I feel how weak and fruitless must be any word of mine which should attempt to beguile you from the grief of a loss so overwhelming. But I cannot refrain from tendering to you the consolation that may be found in the thanks of the Republic they died to save.
I pray that our Heavenly Father may assuage the anguish of your bereavement, and leave you only the cherished memory of the loved and lost, and the solemn pride that must be yours, to have laid so costly a sacrifice upon the altar of freedom.
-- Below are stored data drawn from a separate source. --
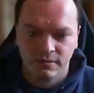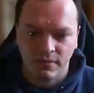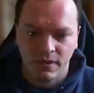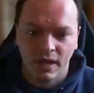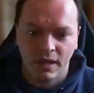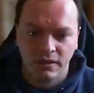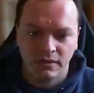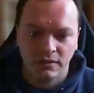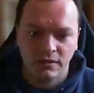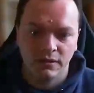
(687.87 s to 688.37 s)

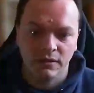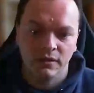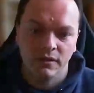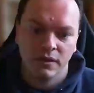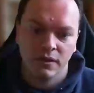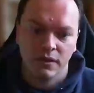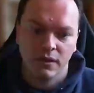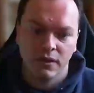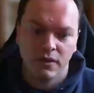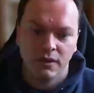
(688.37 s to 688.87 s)
And
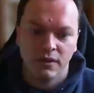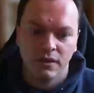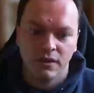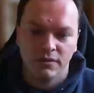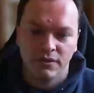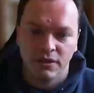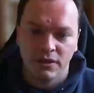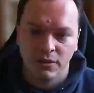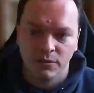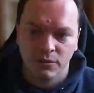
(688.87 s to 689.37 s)

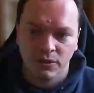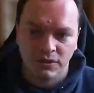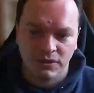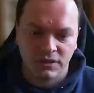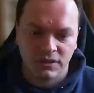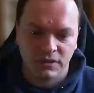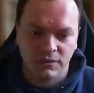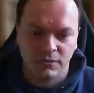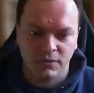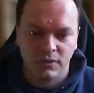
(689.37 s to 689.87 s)
if you don't
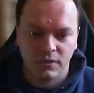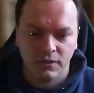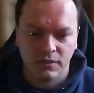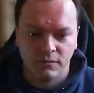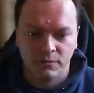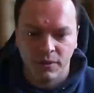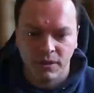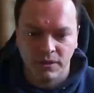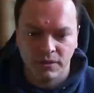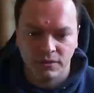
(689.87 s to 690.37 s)
want it
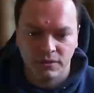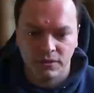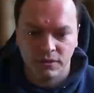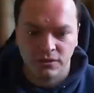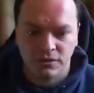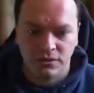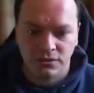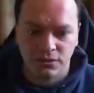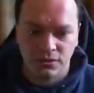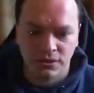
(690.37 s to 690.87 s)
pinned to the
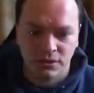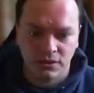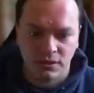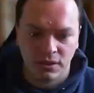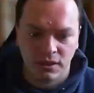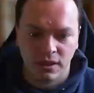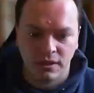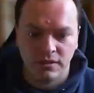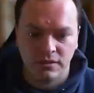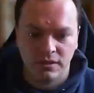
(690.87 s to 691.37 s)
source
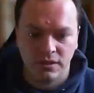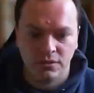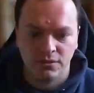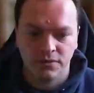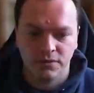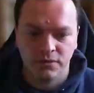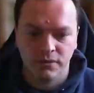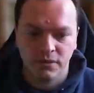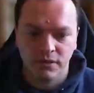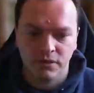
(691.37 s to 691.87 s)

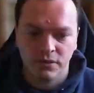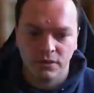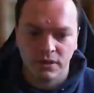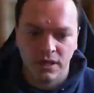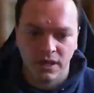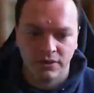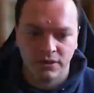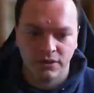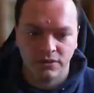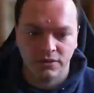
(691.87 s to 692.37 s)
itself, you can
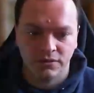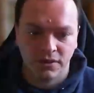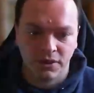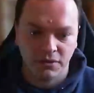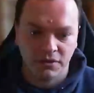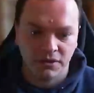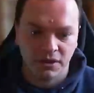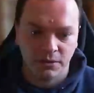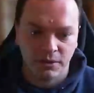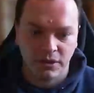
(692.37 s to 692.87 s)
have it as a
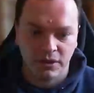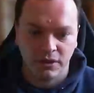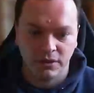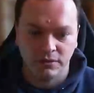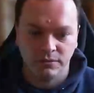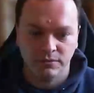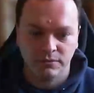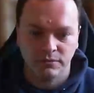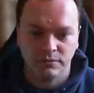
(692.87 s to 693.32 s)
floating window.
Yours, very sincerely and respectfully,
- A. Lincoln -
March 4, 1865
At this second appearing to take the oath of the presidential office, there is less occasion for an extended address than there was at the first. Then a statement, somewhat in detail, of a course to be pursued, seemed fitting and proper. Now, at the expiration of four years, during which public declarations have been constantly called forth on every point and phase of the great contest which still absorbs the attention, and engrosses the energies of the nation, little that is new could be presented.
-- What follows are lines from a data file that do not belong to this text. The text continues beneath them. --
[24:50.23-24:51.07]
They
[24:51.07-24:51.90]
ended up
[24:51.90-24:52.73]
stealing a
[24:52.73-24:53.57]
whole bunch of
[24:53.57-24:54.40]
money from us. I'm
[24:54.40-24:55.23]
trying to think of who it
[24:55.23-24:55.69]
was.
On the occasion corresponding to this four years ago, all thoughts were anxiously directed to an impending civil war. All dreaded it--all sought to avert it. Neither party expected for the war, the magnitude, or the duration, which it has already attained. Neither anticipated that the cause of the conflict might cease with, or even before, the conflict itself should cease. Each looked for an easier triumph, and a result less fundamental and astounding. Both read the same Bible, and pray to the same God; and each invokes His aid against the other. It may seem strange that any men should dare to ask a just God's assistance in wringing their bread from the sweat of other men's faces; but let us judge not that we be not judged. The prayers of both could not be answered; that of neither has been answered fully. The Almighty has His own purposes. Fondly do we hope--fervently do we pray--that this mighty scourge of war may speedily pass away. Yet, if God wills that it continue, until all the wealth piled up by the bondsman's two-hundred and fifty years of unrequited toil shall be sunk, and until every drop of blood drawn with the lash, shall be repaid by another drawn by the sword, as was said three-thousand years ago, so still it must be said "the judgements of the Lord are true and righteous altogether."
With malice towards none; with charity for all; with firmness in the right, as God gives us to see the right, let us strive on to finish the work we are in; to bind up the nation's wounds; to care for him who shall have borne the battle, and for his widow, and his orphan--to do all which may achieve and cherish a just and lasting peace, among ourselves, and with all nations.